2. Using the chord formula as you done, we should get the angle theta as being

$\displaystyle 14sin(\frac{\theta}{2})=6$

$\displaystyle {\theta}=2sin^{-1}(\frac{3}{7})\approx .885822 \;\ \text{radians}$ or about 50.75 degrees.

Then, using the formula for the area of a circular segment gives:

$\displaystyle \frac{1}{2}(7)^{2}(2sin^{-1}(\frac{3}{7})-sin(2sin^{-1}(\frac{3}{7})))\approx 2.73$

3. Originally Posted by galactus
Using the chord formula as you done, we should get the angle theta as being

$\displaystyle 14sin(\frac{\theta}{2})=6$

$\displaystyle {\theta}=2sin^{-1}(\frac{3}{7})\approx .885822 \;\ \text{radians}$ or about 50.75 degrees.

Then, using the formula for the area of a circular segment gives:

$\displaystyle \frac{1}{2}(7)^{2}(2sin^{-1}(\frac{3}{7})-sin(2sin^{-1}(\frac{3}{7})))\approx 2.73$
hey thats the exact thing i did, but in radians, i plugged your formula into the calc and it says 1224.4 ???

4. Make sure your calculator is not set to degrees even though you're working in radians.
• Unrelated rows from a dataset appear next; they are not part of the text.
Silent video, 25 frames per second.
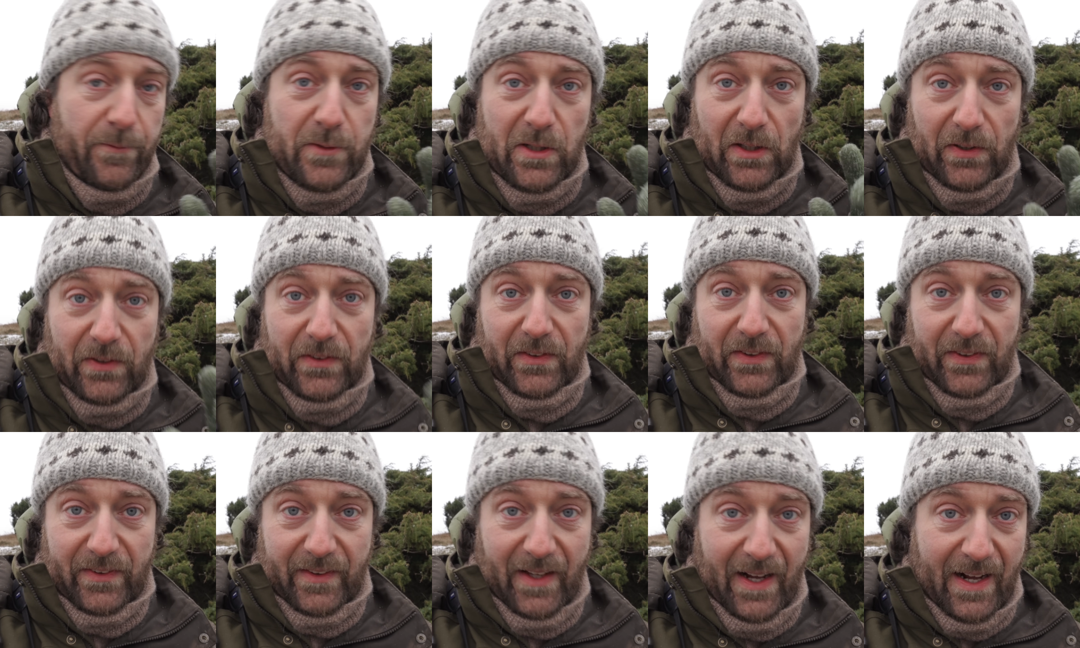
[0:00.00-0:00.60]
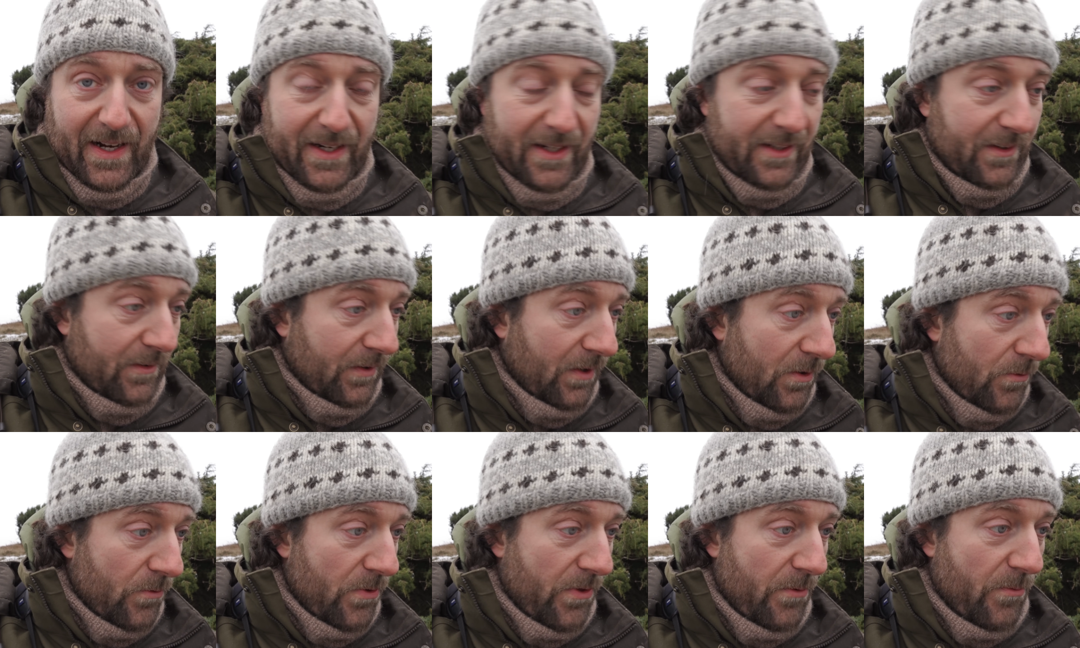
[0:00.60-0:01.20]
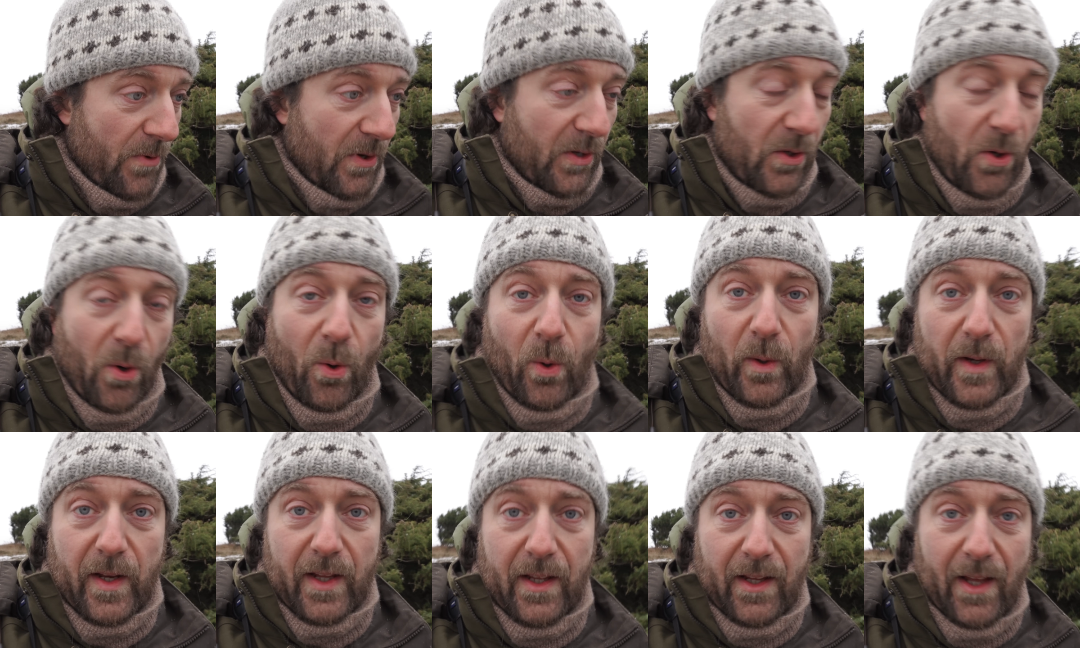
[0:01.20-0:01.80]
just started the
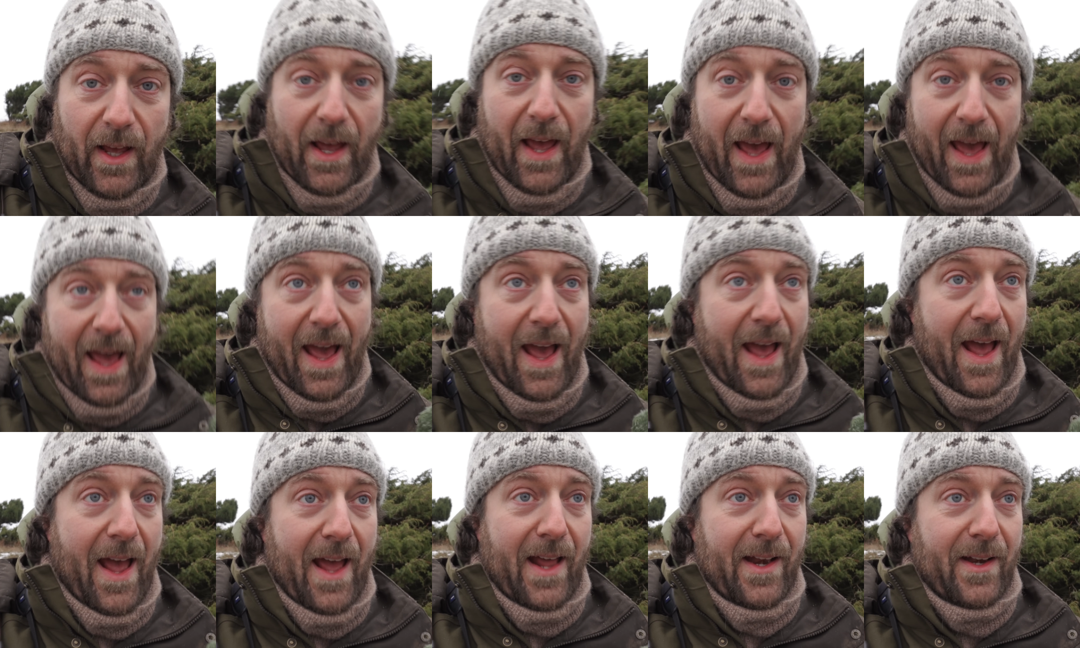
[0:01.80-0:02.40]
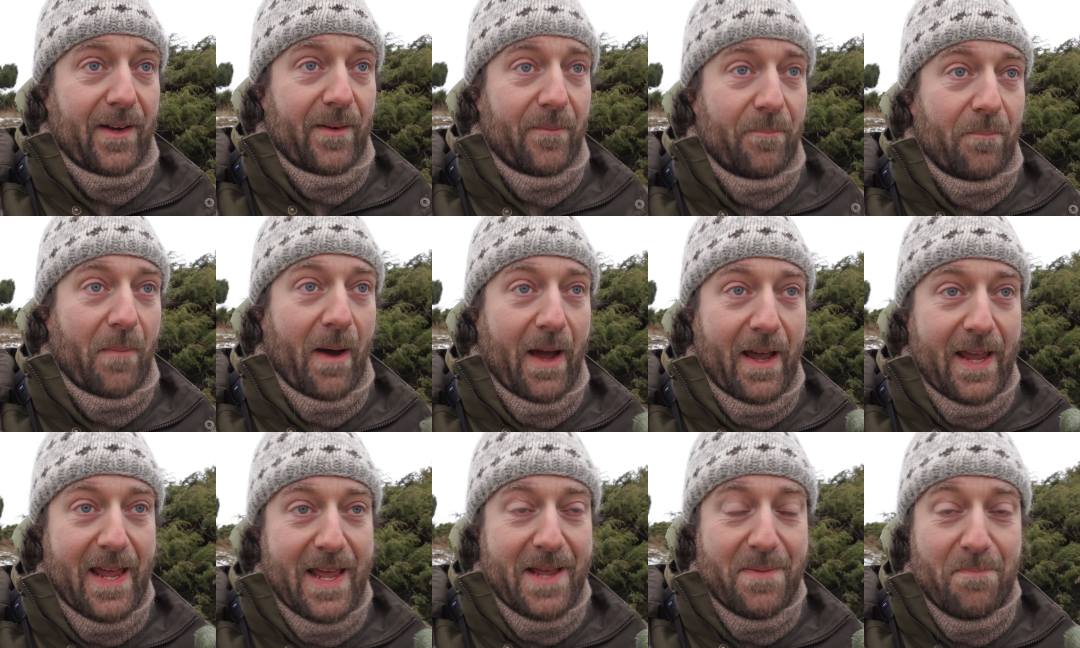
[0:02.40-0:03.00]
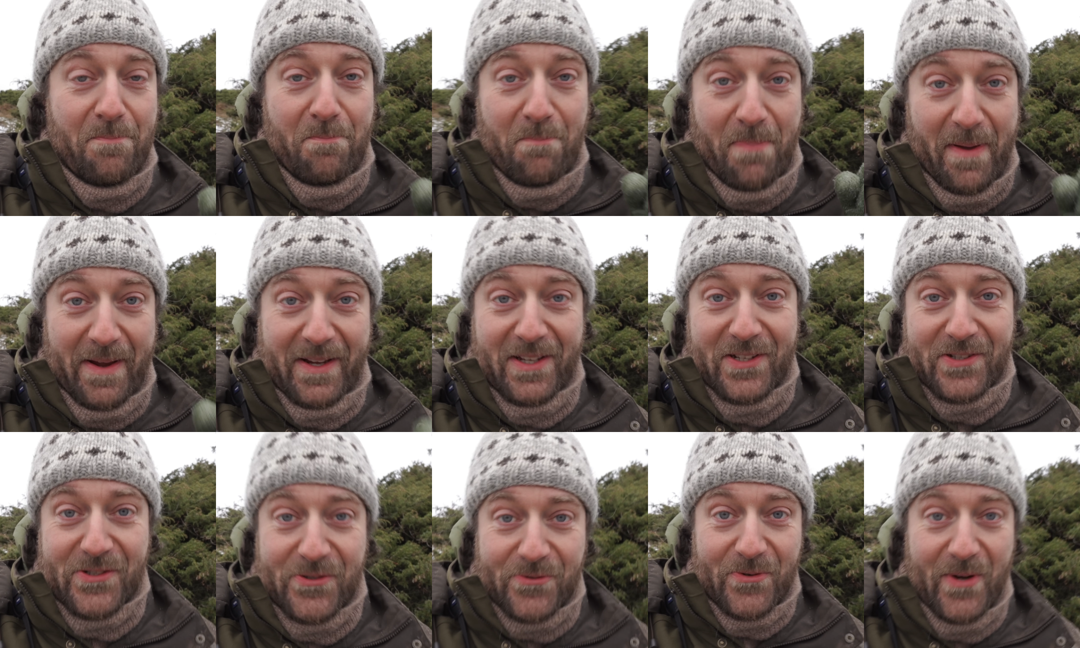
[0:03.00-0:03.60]
recording, and my
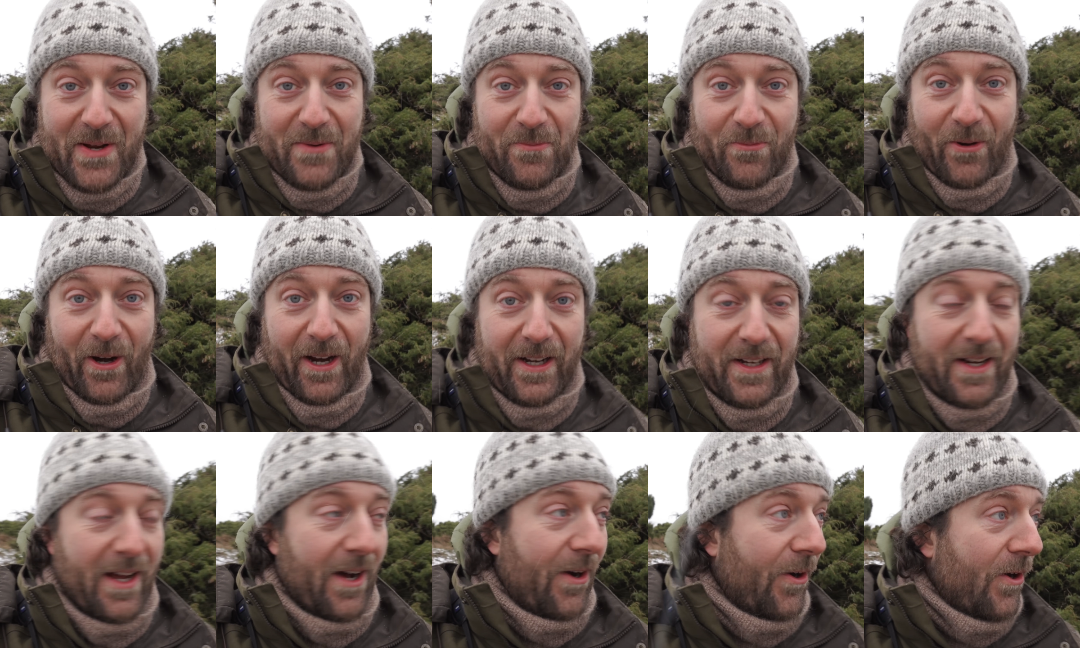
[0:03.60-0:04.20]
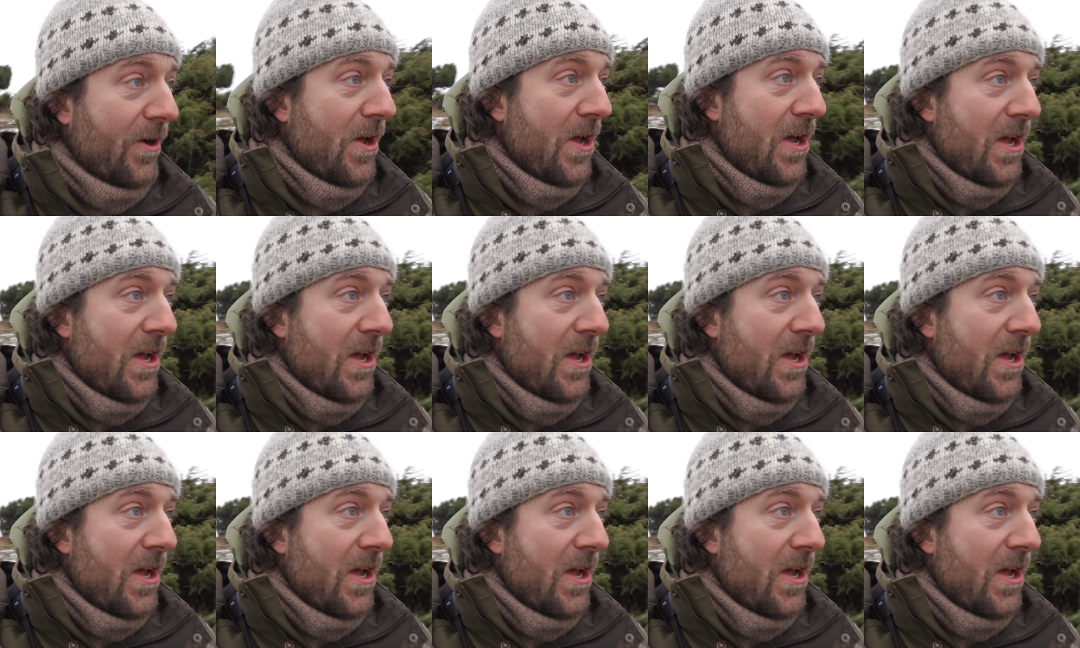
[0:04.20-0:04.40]
biggest dream right now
Alas, something is wrong there somewhere.

That is your problem. I just checked. Your calculator is set to degrees.

5. YES! my calc is in degree mode .. thanks

6. Originally Posted by smmmc
Hey
1.a chord of length 6 cm is drawn in a circle of radiue 7cm. Find:
a)the area of the smaller region inside the circle cut off by the chord.

My working out:
Formula i used is ½r^2 (theta-sintheta)
So r=7, theta=?
Find theta.
Sine theta/2 =3/7
=50.75 degrees conversion to radians is 0.89.
So plug out degree and radius into the equation
½ r^2(theta-sintheta)
½r^2(0.89-sin0.89)
=21.42 ??, the actual answer is 2.73 cm^2

my diagram is below
Using the Cosine Rule, we find

$\displaystyle b^2 = a^2 + c^2 - 2ac \cos{\theta}$

$\displaystyle 6^2 = 7^2 + 7^2 - 2\cdot 7\cdot 7 \cdot \cos{\theta}$

$\displaystyle 36 = 49 + 49 - 98\cos{\theta}$

$\displaystyle 36 = 98 - 98\cos{\theta}$

$\displaystyle 98\cos{\theta} = 62$

$\displaystyle \cos{\theta} = \frac{31}{49}$

$\displaystyle \theta = \arccos{\frac{31}{49}}$.

As long as the angle is in degrees, the Area of the sector is given by

$\displaystyle A_{\textrm{sector}} = \frac{\theta}{360} \pi r^2$

$\displaystyle = \frac{1}{360}\cdot \arccos{\frac{31}{49}} \cdot \pi \cdot 7^2$

$\displaystyle = \frac{49\pi}{360} \cdot \arccos{\frac{31}{49}}$.

The Area of the triangle is found using Heron's Formula.

$\displaystyle s = \frac{a + b + c}{2}$

$\displaystyle = \frac{7 + 7 + 6}{2}$

$\displaystyle = \frac{20}{2}$

$\displaystyle = 10$.

$\displaystyle A_{\textrm{triangle}} = \sqrt{s(s - a)(s - b)(s - c)}$

$\displaystyle = \sqrt{10(10 - 7)(10 - 7)(10 - 6)}$

$\displaystyle = \sqrt{10\cdot 3 \cdot 3 \cdot 4}$

$\displaystyle = \sqrt{360}$

$\displaystyle = 6\sqrt{10}$.

So the Shaded Area is given by

$\displaystyle A = \frac{49\pi}{360} \cdot \arccos{\frac{31}{49}} - 6\sqrt{10} \,\textrm{units}^2$